*INSTRUCTIONS TO FOLLOW*: For every entry that follows, return the words exactly and omit any picture.

*Collected data entries*:
□ □ □

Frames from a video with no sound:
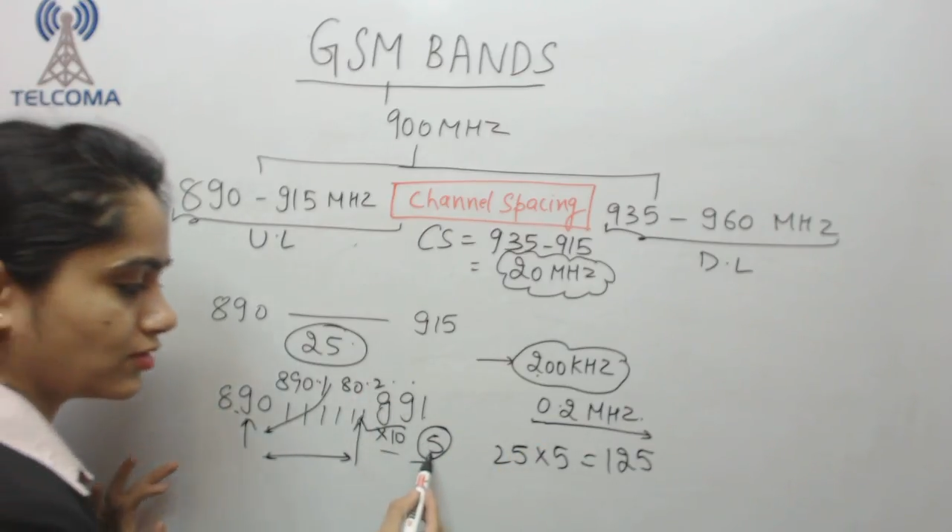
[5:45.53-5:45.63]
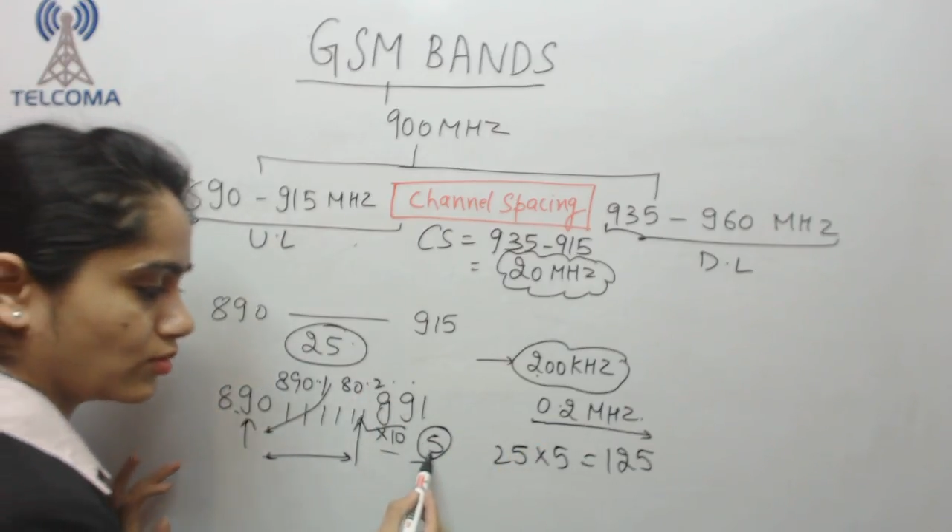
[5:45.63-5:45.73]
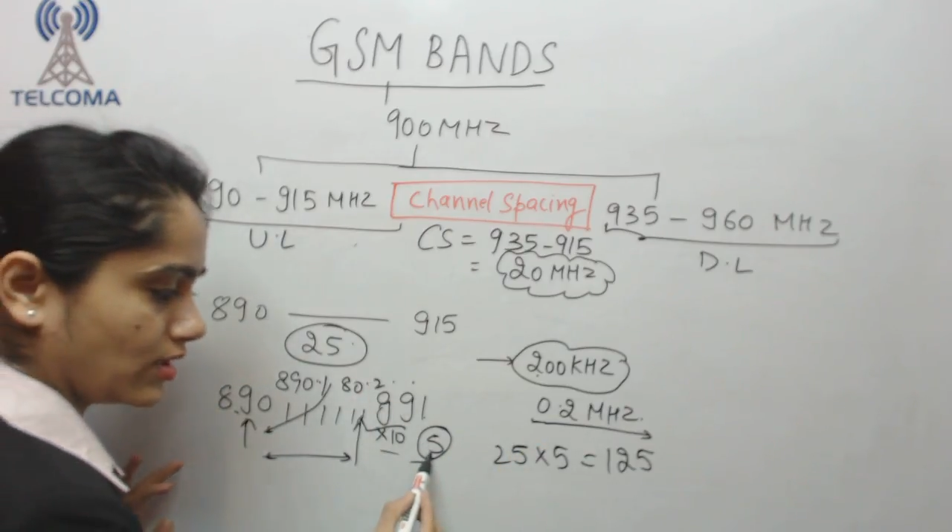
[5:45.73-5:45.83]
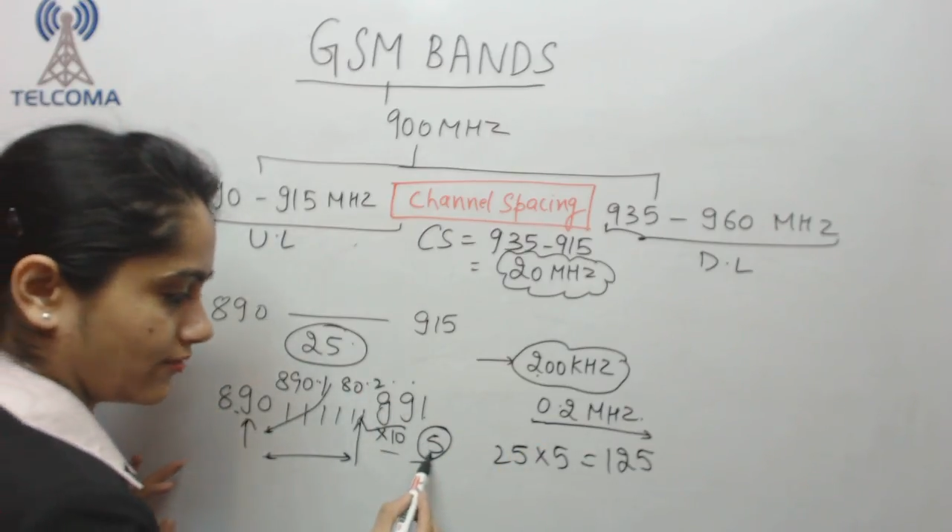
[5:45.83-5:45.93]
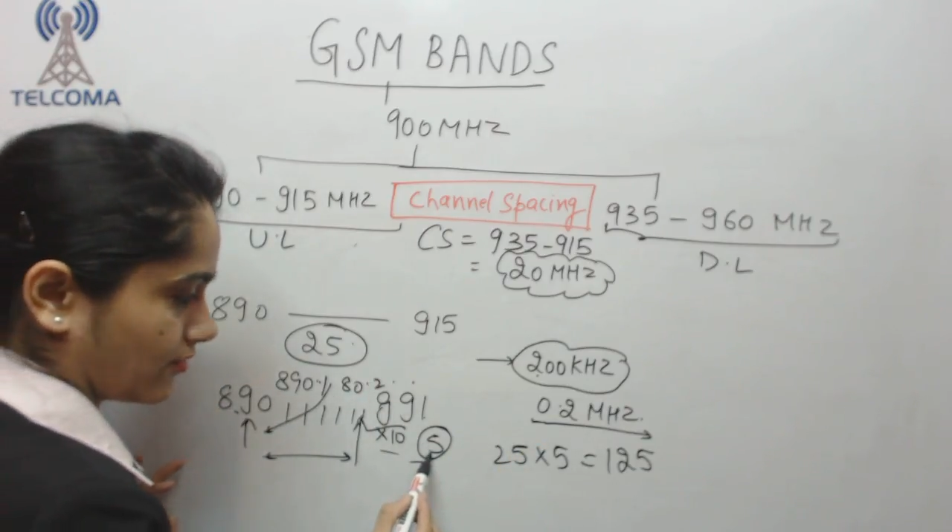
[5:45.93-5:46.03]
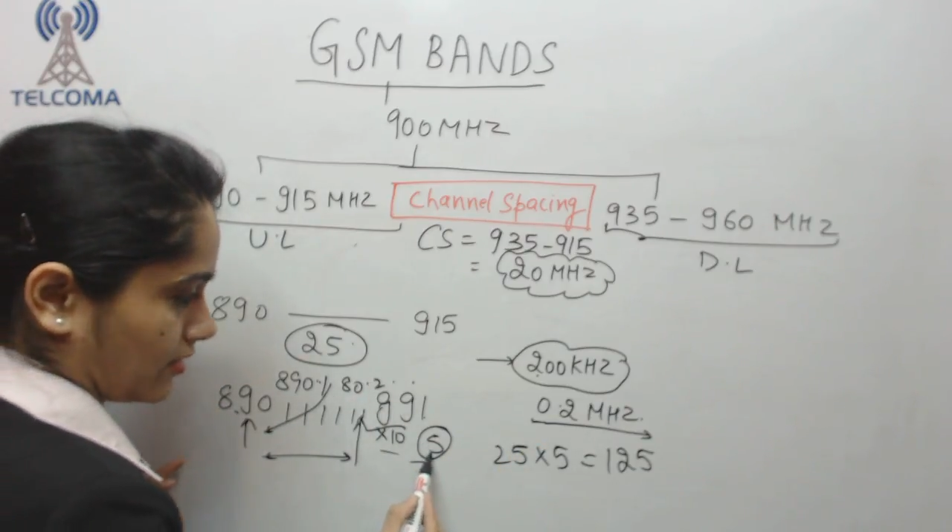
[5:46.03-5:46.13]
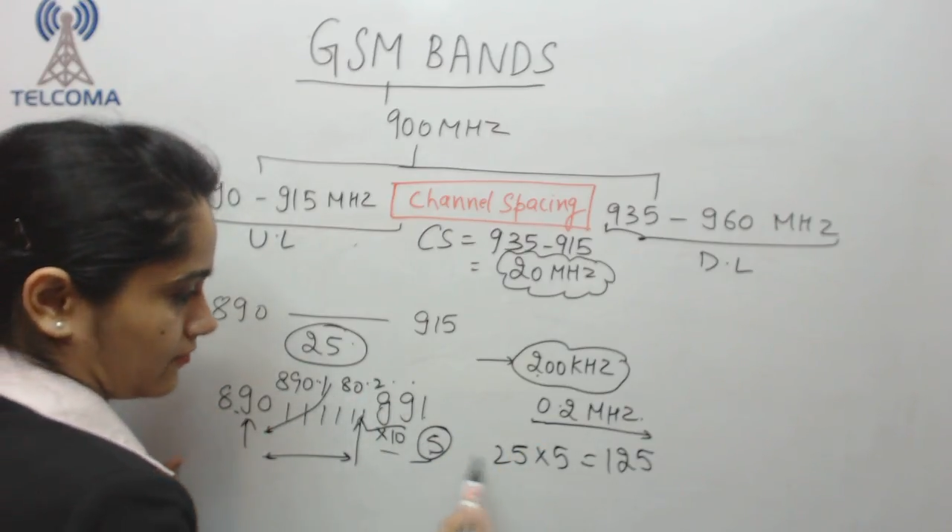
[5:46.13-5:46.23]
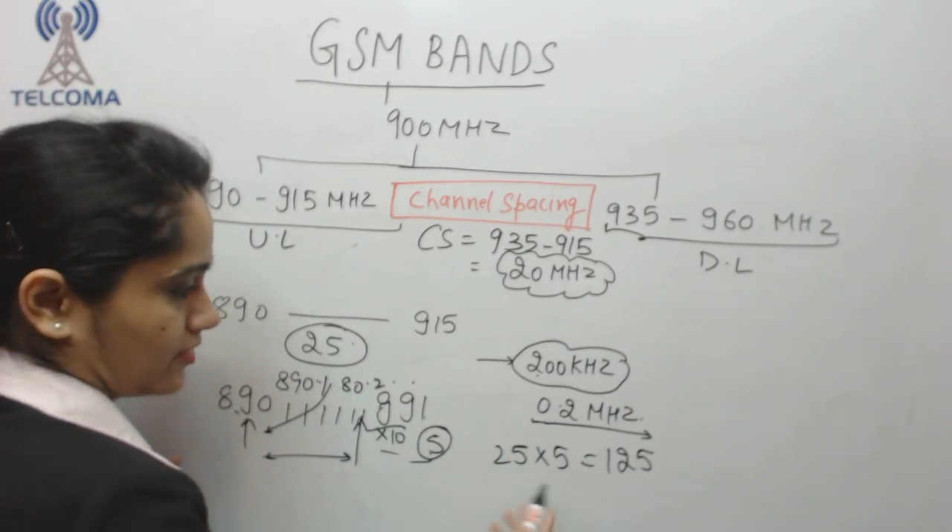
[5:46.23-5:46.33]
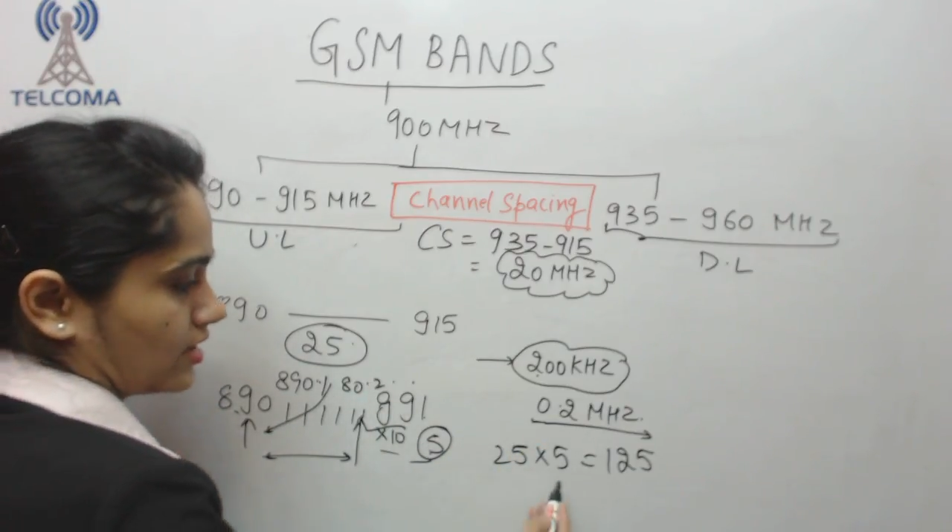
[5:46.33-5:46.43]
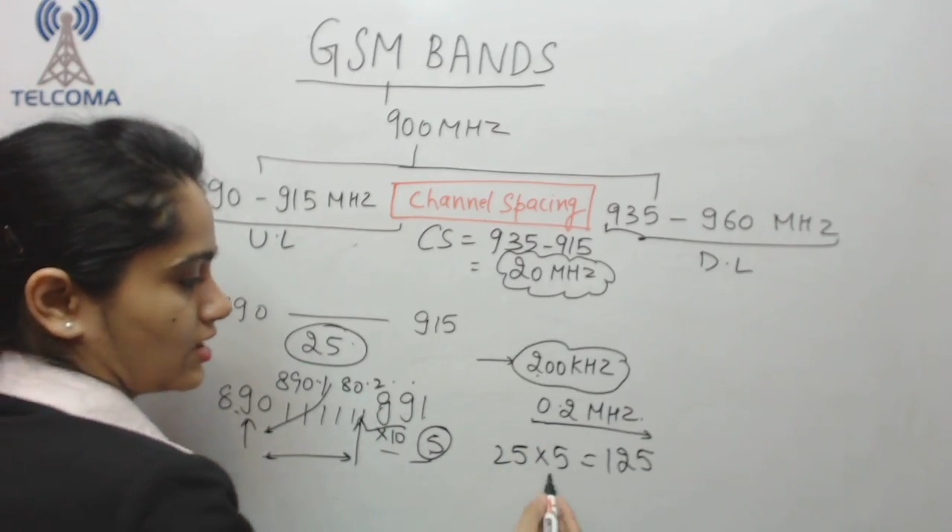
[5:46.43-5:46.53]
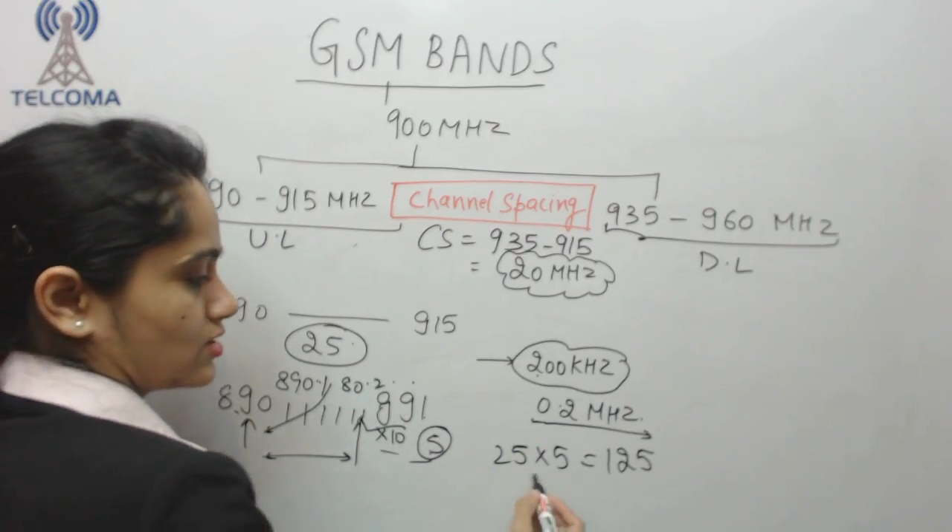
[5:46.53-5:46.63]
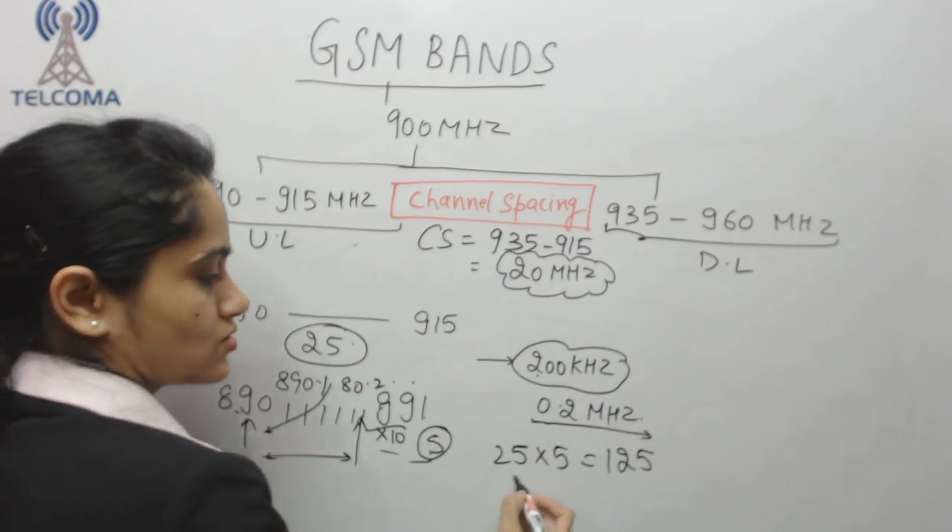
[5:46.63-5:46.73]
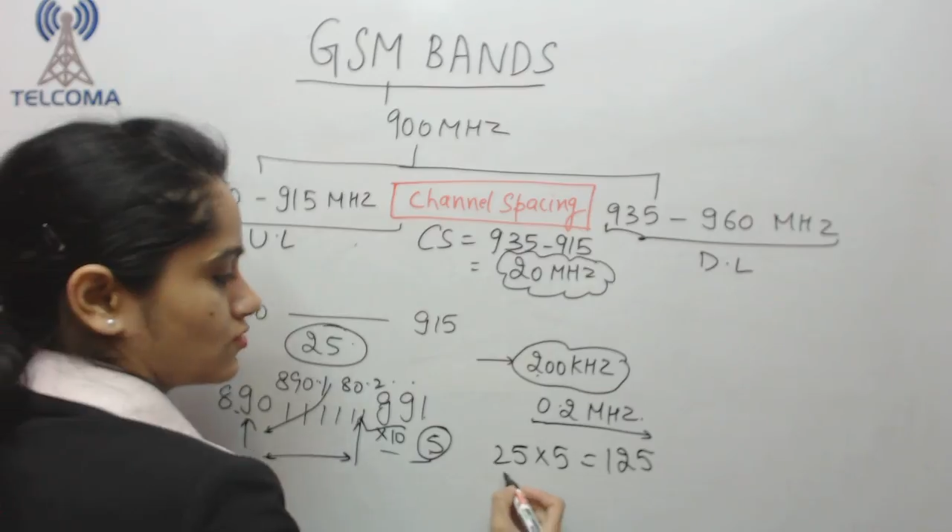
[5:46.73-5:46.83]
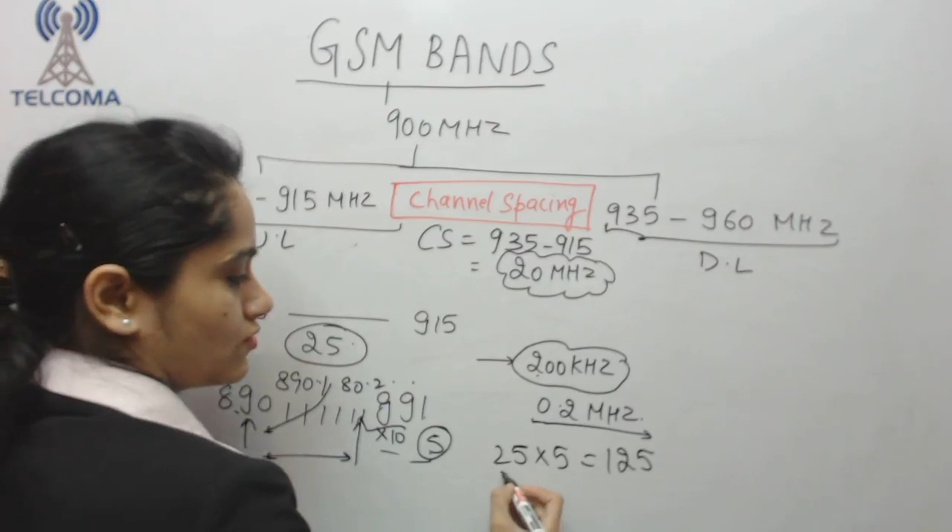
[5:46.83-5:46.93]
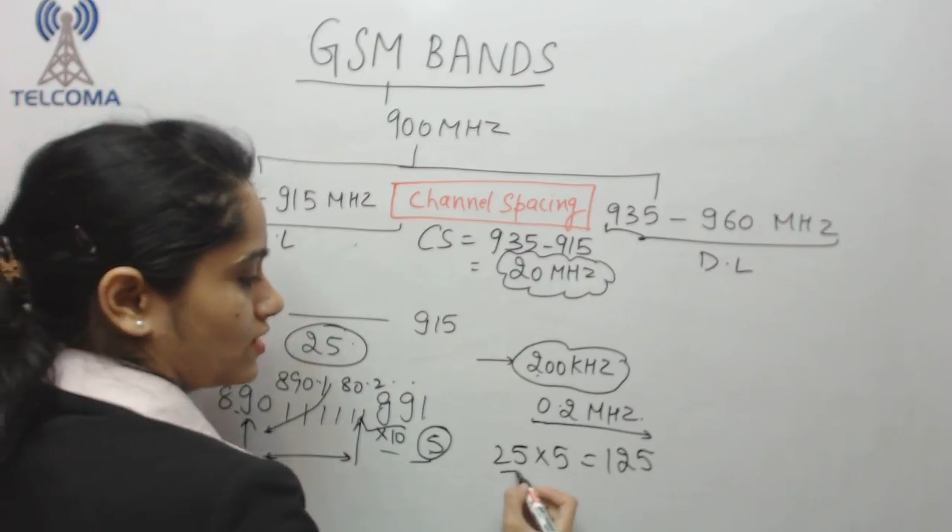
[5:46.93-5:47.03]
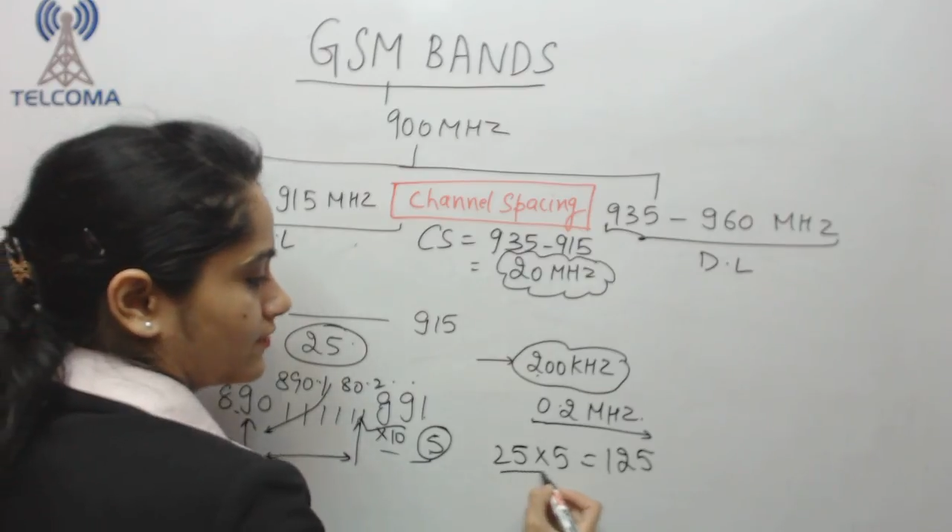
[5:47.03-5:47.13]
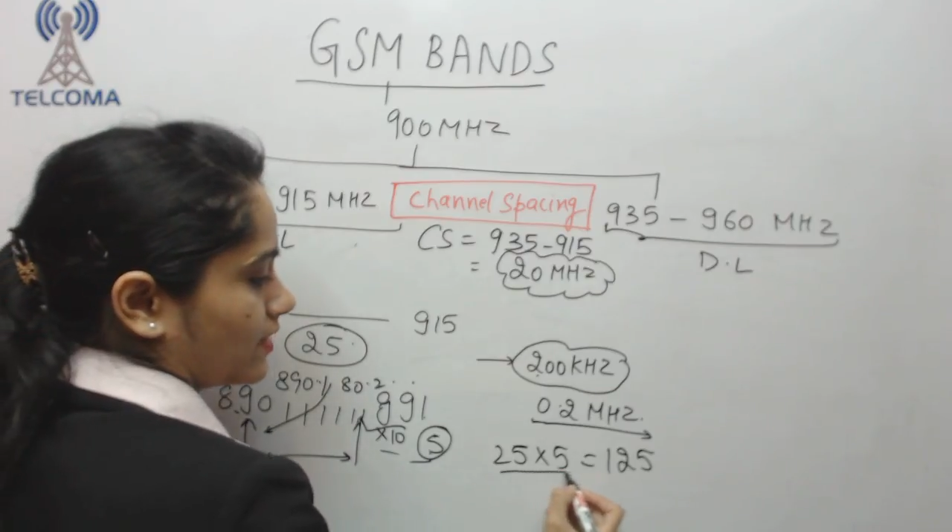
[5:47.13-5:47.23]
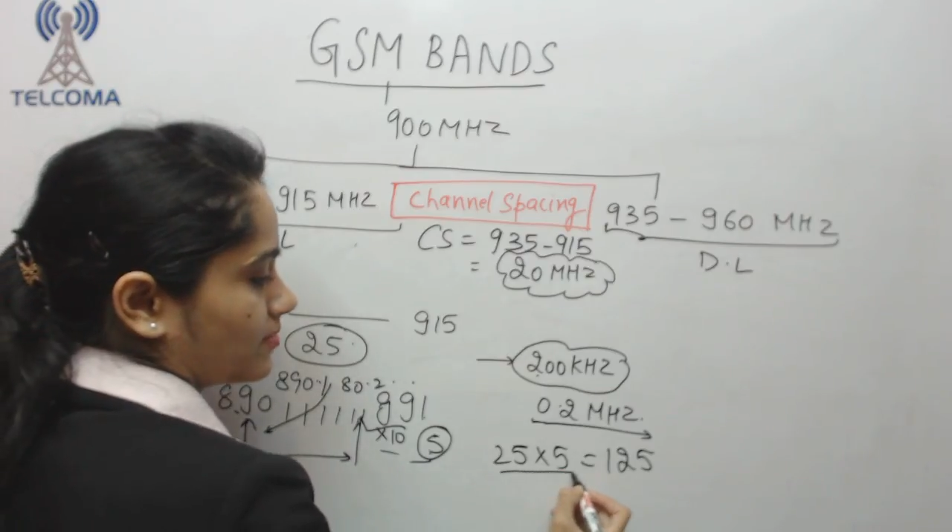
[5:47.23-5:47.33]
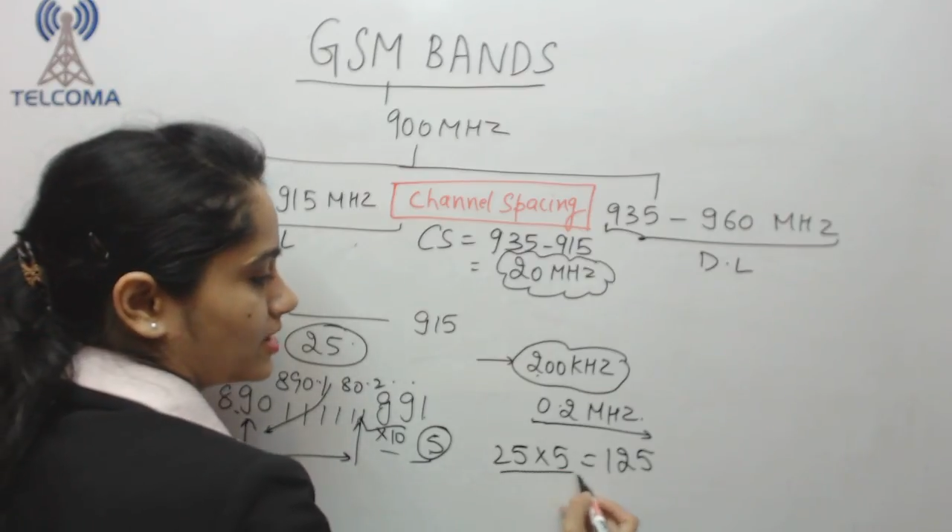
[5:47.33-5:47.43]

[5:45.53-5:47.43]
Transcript: with only 5. So 25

□ □ □

*RESPONSE*:
Frames from a video with no sound:
[5:45.53-5:45.63]
[5:45.63-5:45.73]
[5:45.73-5:45.83]
[5:45.83-5:45.93]
[5:45.93-5:46.03]
[5:46.03-5:46.13]
[5:46.13-5:46.23]
[5:46.23-5:46.33]
[5:46.33-5:46.43]
[5:46.43-5:46.53]
[5:46.53-5:46.63]
[5:46.63-5:46.73]
[5:46.73-5:46.83]
[5:46.83-5:46.93]
[5:46.93-5:47.03]
[5:47.03-5:47.13]
[5:47.13-5:47.23]
[5:47.23-5:47.33]
[5:47.33-5:47.43]

[5:45.53-5:47.43]
Transcript: with only 5. So 25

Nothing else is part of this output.